• WORK REQUEST: Please give again every entry exactly as it appears, setting aside the pictures.

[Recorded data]
○ ○ ○ ○ ○ ○ ○

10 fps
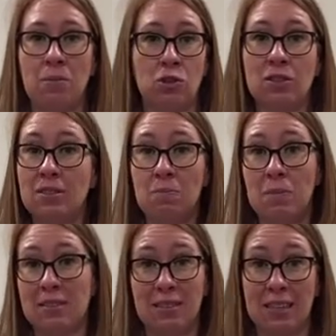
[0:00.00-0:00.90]
just
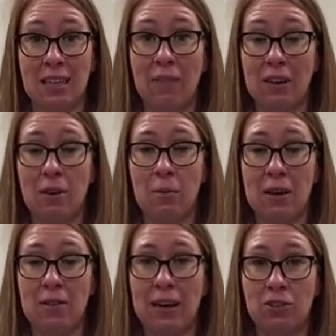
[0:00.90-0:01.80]
means that you can have a little bit
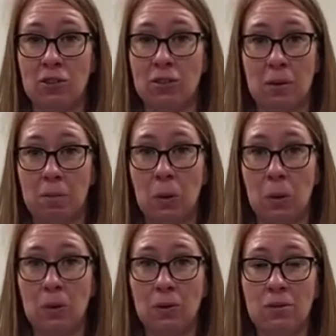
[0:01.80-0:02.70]
of extra
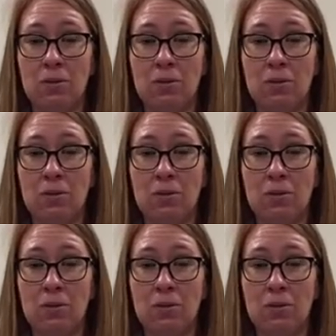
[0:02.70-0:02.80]
support.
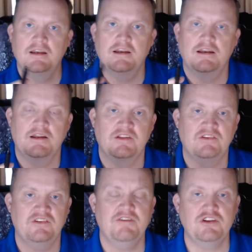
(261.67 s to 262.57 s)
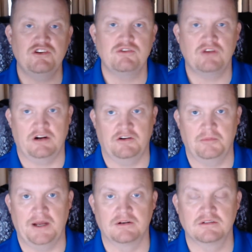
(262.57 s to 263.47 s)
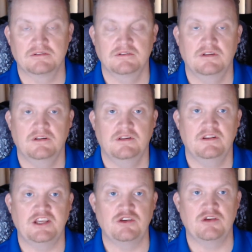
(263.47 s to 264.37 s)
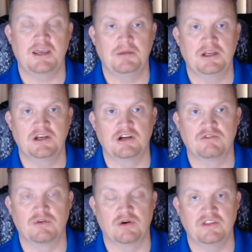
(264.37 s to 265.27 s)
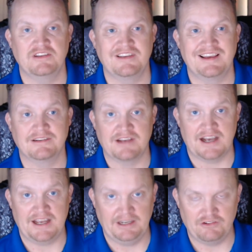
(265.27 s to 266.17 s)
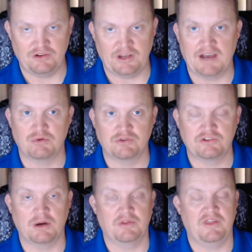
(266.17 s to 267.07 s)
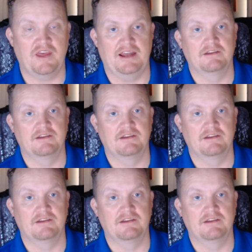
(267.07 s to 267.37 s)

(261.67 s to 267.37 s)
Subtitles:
Now, the stuff that you've talked about, that you came in here for, these anxieties you have, we'll start with that.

○ ○ ○ ○ ○ ○ ○

• SOLUTION TO THIS PROBLEM:
10 fps
[0:00.00-0:00.90]
just
[0:00.90-0:01.80]
means that you can have a little bit
[0:01.80-0:02.70]
of extra
[0:02.70-0:02.80]
support.
(261.67 s to 262.57 s)
(262.57 s to 263.47 s)
(263.47 s to 264.37 s)
(264.37 s to 265.27 s)
(265.27 s to 266.17 s)
(266.17 s to 267.07 s)
(267.07 s to 267.37 s)

(261.67 s to 267.37 s)
Subtitles:
Now, the stuff that you've talked about, that you came in here for, these anxieties you have, we'll start with that.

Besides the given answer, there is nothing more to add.